• **Task**: Every record must appear in your copy exactly as written, with no pictures.

• **Collected data entries**:
..............................
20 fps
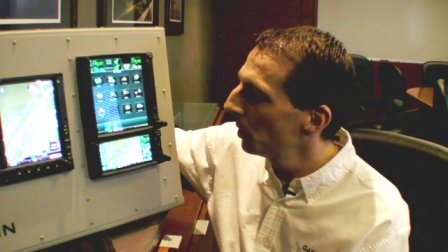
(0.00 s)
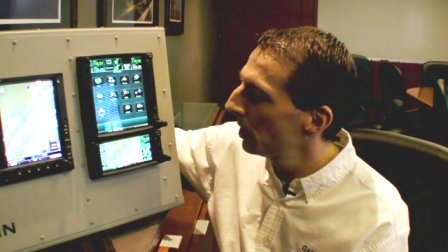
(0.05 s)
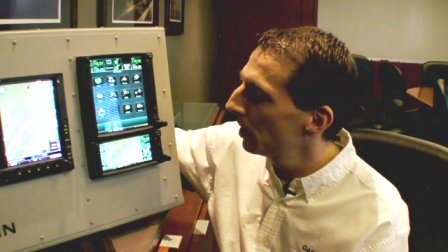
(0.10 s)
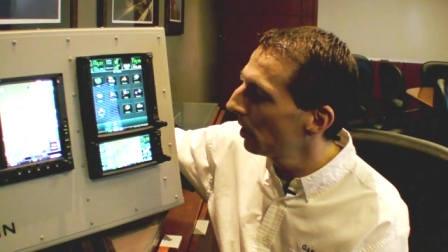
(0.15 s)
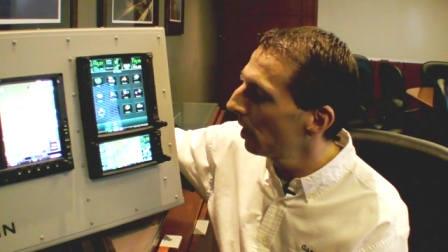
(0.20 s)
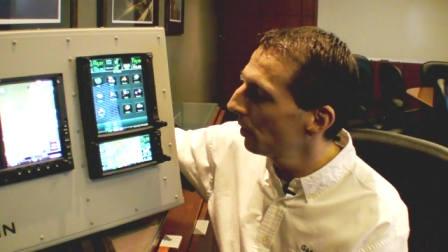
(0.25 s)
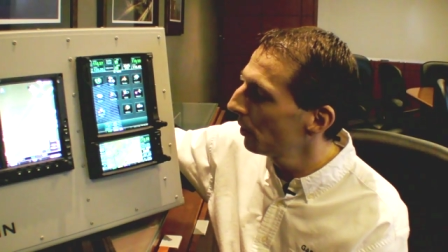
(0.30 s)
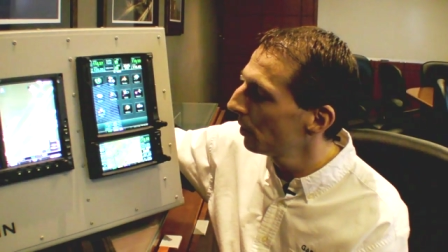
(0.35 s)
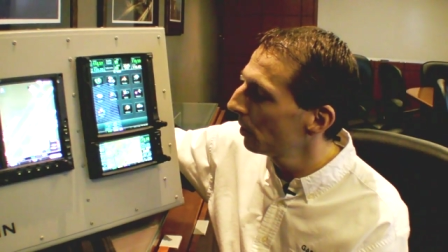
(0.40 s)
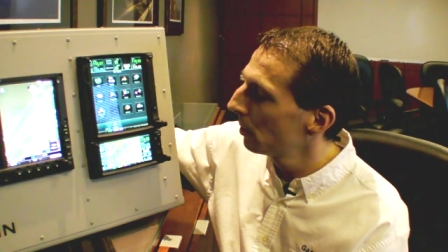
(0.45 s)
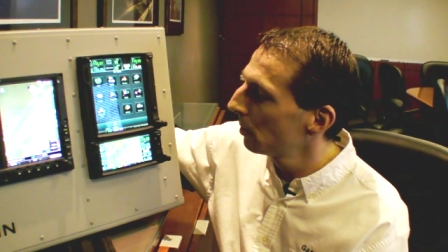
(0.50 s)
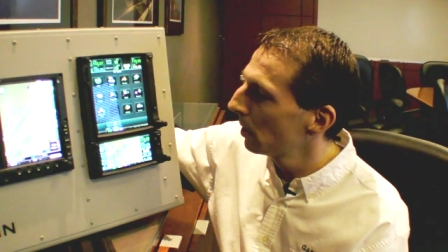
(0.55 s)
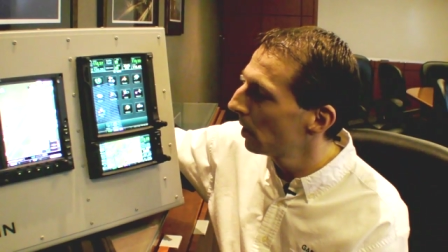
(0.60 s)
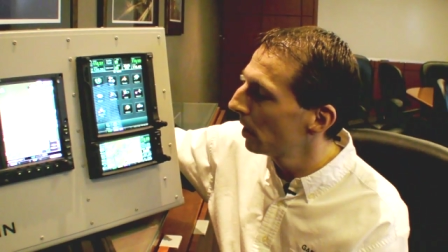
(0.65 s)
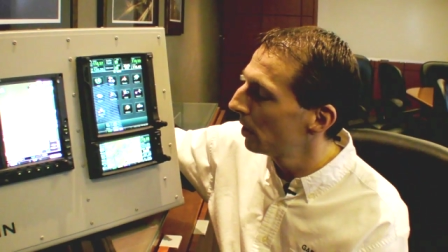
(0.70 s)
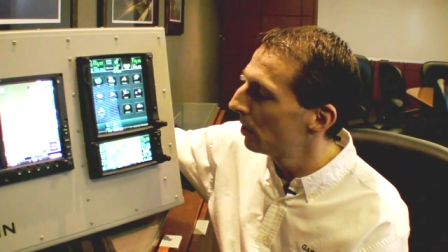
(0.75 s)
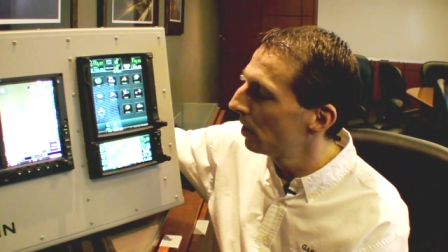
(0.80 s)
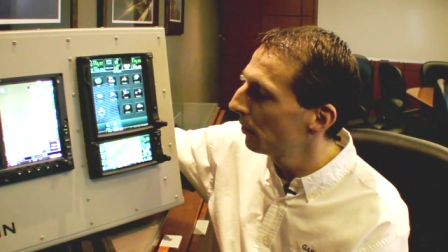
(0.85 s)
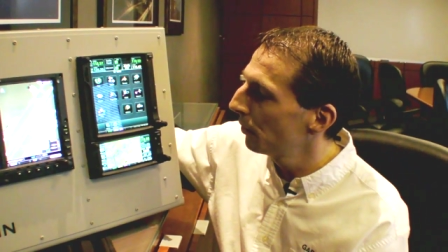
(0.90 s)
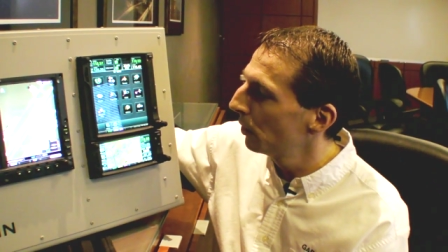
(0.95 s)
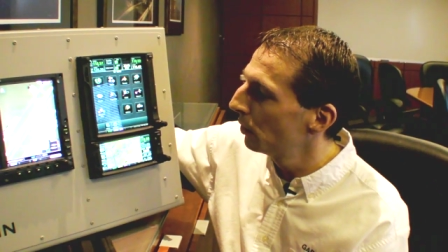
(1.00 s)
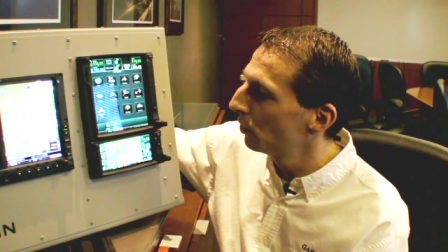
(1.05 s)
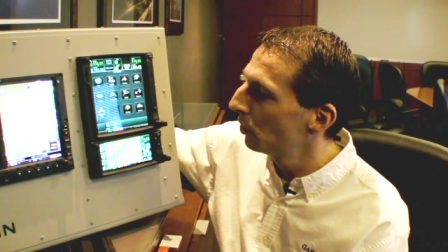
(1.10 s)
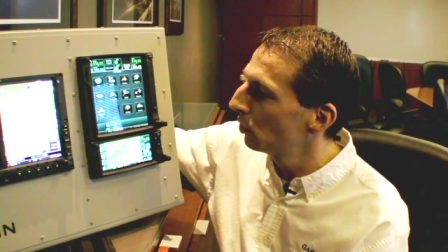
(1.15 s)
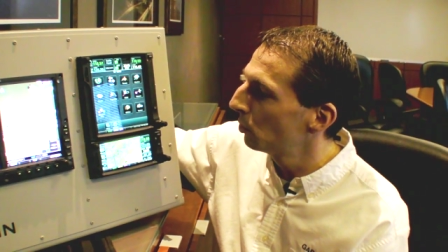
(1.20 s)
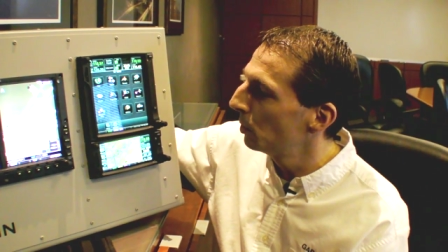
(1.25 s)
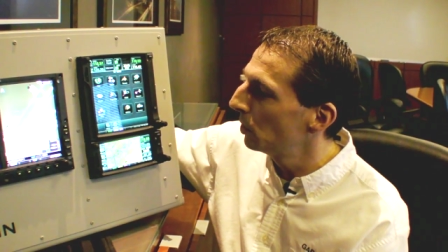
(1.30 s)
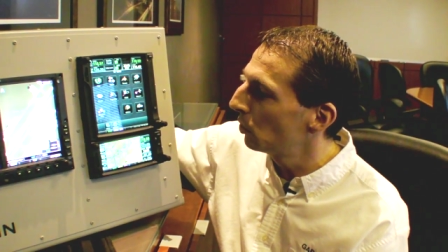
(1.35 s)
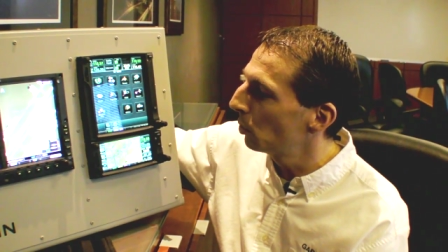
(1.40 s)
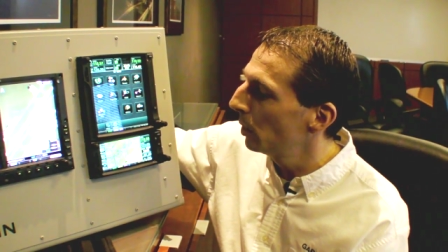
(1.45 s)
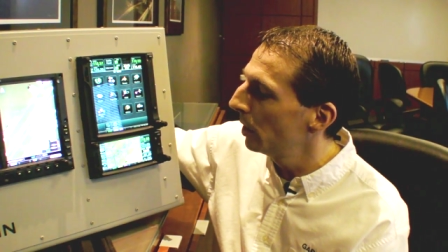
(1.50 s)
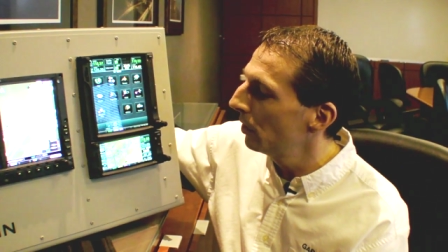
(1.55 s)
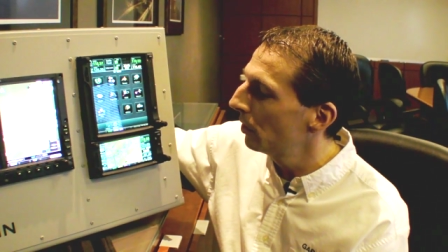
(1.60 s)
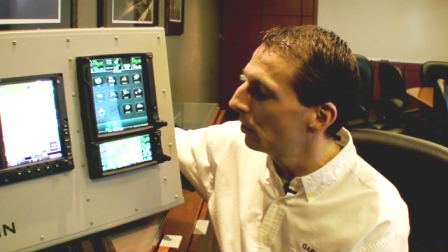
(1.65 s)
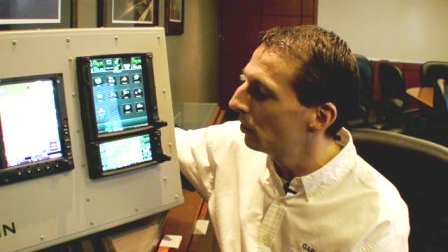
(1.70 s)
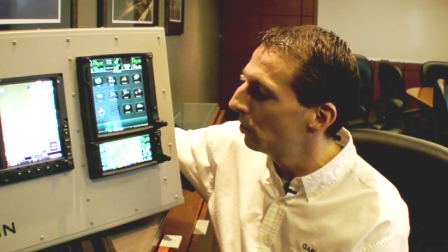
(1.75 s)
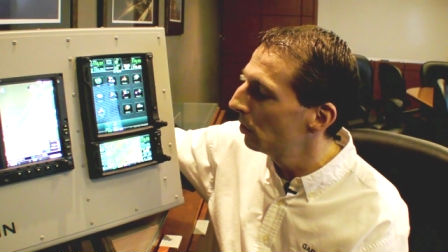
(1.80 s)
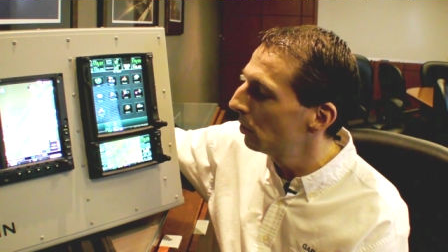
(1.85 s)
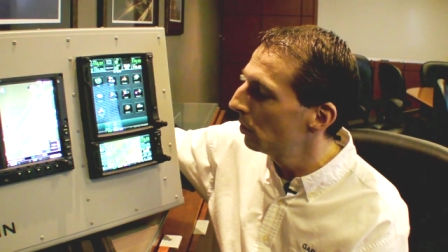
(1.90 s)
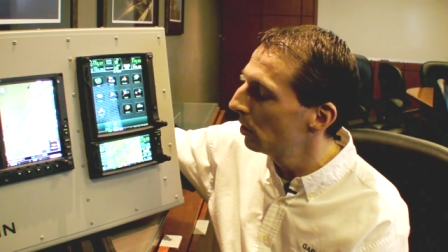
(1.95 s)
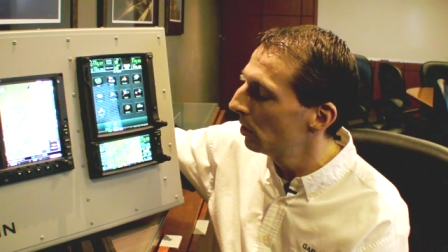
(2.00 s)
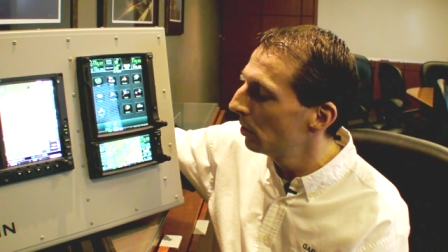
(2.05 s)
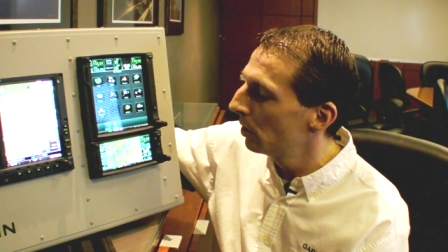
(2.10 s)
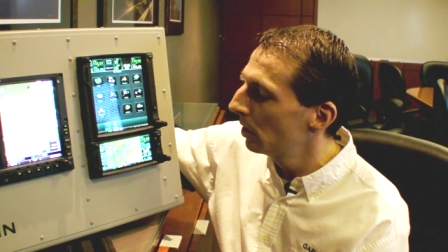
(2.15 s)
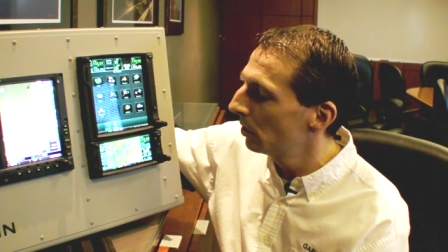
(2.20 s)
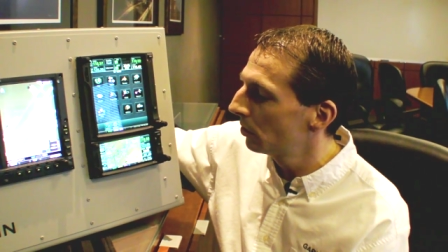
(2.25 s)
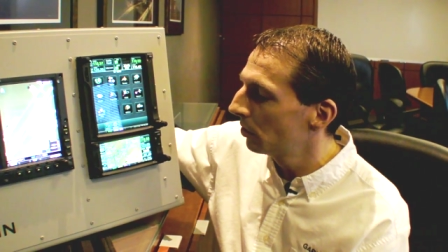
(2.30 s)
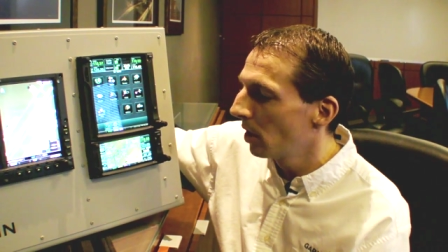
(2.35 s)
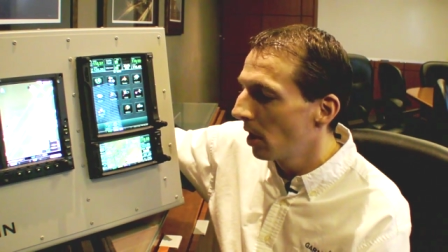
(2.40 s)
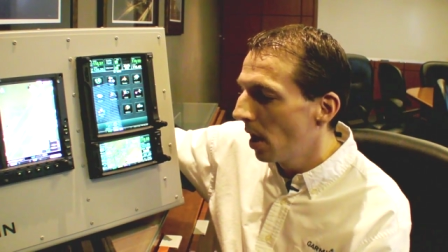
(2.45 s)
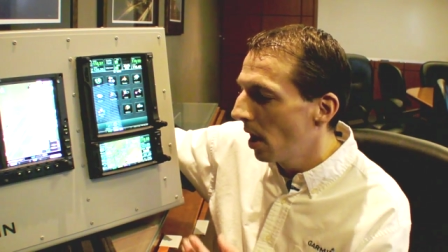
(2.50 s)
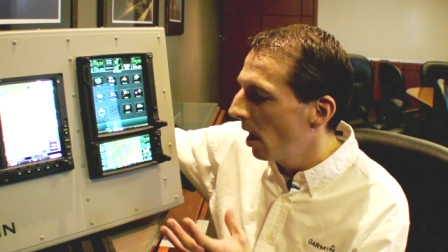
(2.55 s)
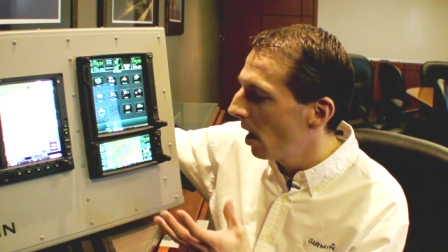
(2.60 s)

of the other differences between the two units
..............................
• **Result below**:
20 fps
(0.00 s)
(0.05 s)
(0.10 s)
(0.15 s)
(0.20 s)
(0.25 s)
(0.30 s)
(0.35 s)
(0.40 s)
(0.45 s)
(0.50 s)
(0.55 s)
(0.60 s)
(0.65 s)
(0.70 s)
(0.75 s)
(0.80 s)
(0.85 s)
(0.90 s)
(0.95 s)
(1.00 s)
(1.05 s)
(1.10 s)
(1.15 s)
(1.20 s)
(1.25 s)
(1.30 s)
(1.35 s)
(1.40 s)
(1.45 s)
(1.50 s)
(1.55 s)
(1.60 s)
(1.65 s)
(1.70 s)
(1.75 s)
(1.80 s)
(1.85 s)
(1.90 s)
(1.95 s)
(2.00 s)
(2.05 s)
(2.10 s)
(2.15 s)
(2.20 s)
(2.25 s)
(2.30 s)
(2.35 s)
(2.40 s)
(2.45 s)
(2.50 s)
(2.55 s)
(2.60 s)

of the other differences between the two units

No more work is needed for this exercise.